1972 film by Jackie Cooper

Stand Up and Be Counted is a 1972 American comedy film directed by Jackie Cooper and starring Jacqueline Bisset and Stella Stevens. It features the recording of "I Am Woman" (1971) by Helen Reddy.

==Plot==
Shelia (Jacqueline Bisset) is sent, by her editor, to her home town, Boulder, Colorado, to write about Women's Liberation, because she is a Woman; and, he assumes that "Women's Libbers won't talk to men".

Shelia's Mother, Mabel (Anne Francine), and her Sister, Karen (Lee Purcell), are very involved in The Women's Liberation Movement.
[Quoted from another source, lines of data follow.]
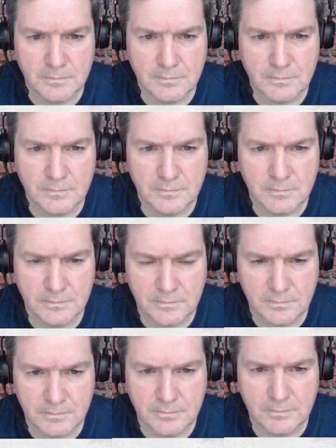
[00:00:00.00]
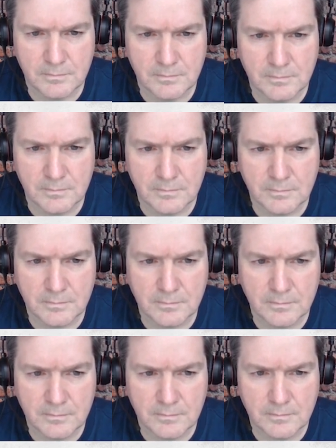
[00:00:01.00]

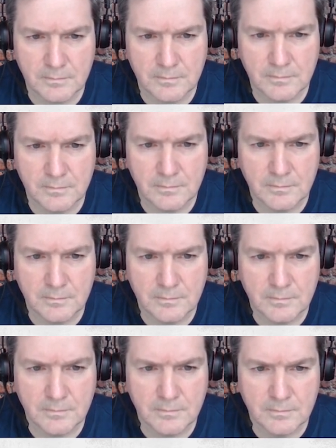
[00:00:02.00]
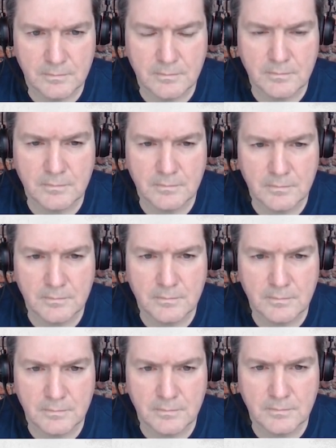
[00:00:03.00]

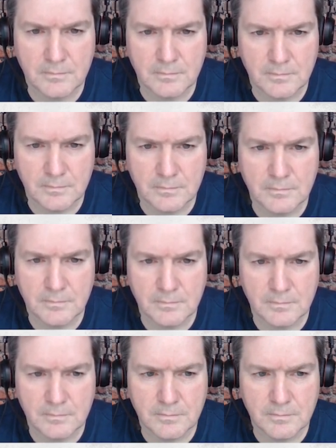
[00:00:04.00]
The person shown says nothing.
Karen organizes meetings, arranging for Dr. Joyce Brothers to speak to a diverse group of housewives; lesbians; hookers; and, different ethnicities.
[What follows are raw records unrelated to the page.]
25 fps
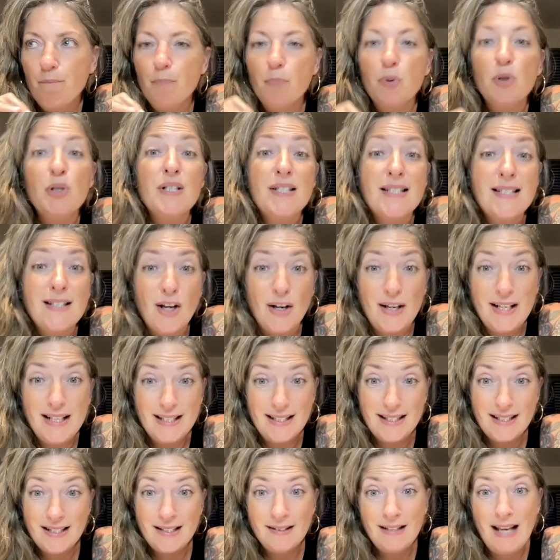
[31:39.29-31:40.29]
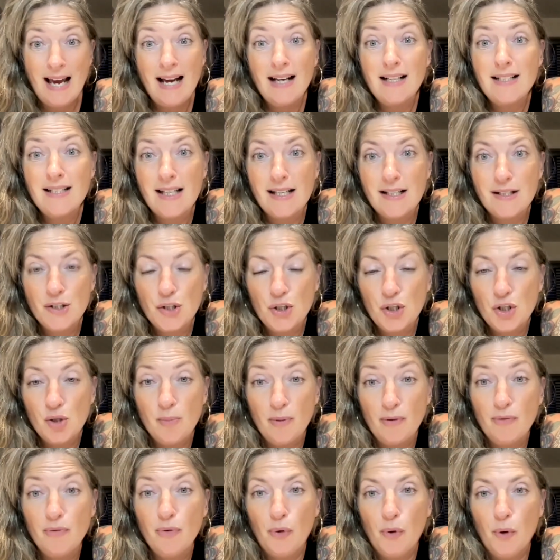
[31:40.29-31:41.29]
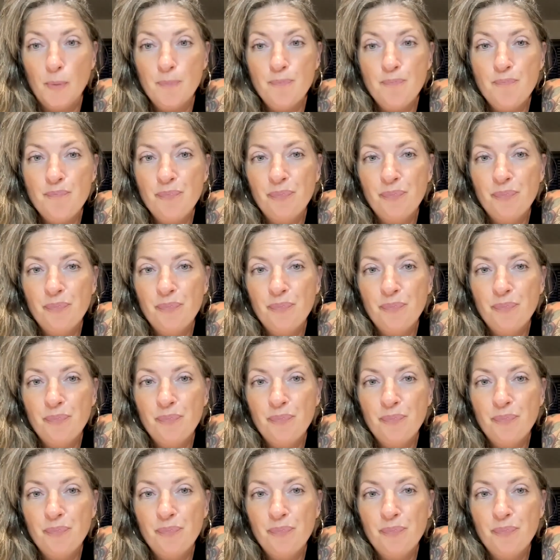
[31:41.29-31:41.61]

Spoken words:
precise access to before.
This inspires housewife Hilary (Loretta Swit) and trophy wife Yvonne (Stella Stevens) and others to change; tired of being treated as sex objects, by their husbands; and, as second-class citizens.

The women decide to "Stand Up and Be Counted", staging protests to garner media attention, including disrupting a Playboy spokesman, Michael Ansara, at a press conference.

Whether the men in the women's lives will accept or even understand these changes; or, feel that they can afford to, in the face of The 1970s Recessions is another question.

But, Lou (Héctor Elizondo) says they "can try".

== Cast ==
- Jacqueline Bisset - Sheila Hammond
- Stella Stevens - Yvonne Kellerman
- Steve Lawrence - Gary McBride
- Gary Lockwood - Eliot Travis
- Lee Purcell - Karen Hammond
- Loretta Swit - Hilary McBride
- Héctor Elizondo - Lou Kellerman
- Anne Francine - Mabel Hammond
- Madlyn Rhue - Gloria Seagar
- Alex Wilson - Jerry Kamanski
- Michael Ansara - Playboy Speaker
- Joyce Brothers - Herself
- Jessica Rains - Sadie
- Meredith Baxter - Tracy

==Reception==
Anne Bennett, writing for Big Mama Rag, in 1973, wrote that, "The storyline is stereotypically simple..." And, "it's clumsiness" is at times "embarrassing" or even "degrading". But, concluded, "you will leave feeling excited".,

The New York Times review, July 20, 1972, said, "'Stand Up and Be Counted' erratically skips between comedy and serious causes with somewhat less than impressive impact either way."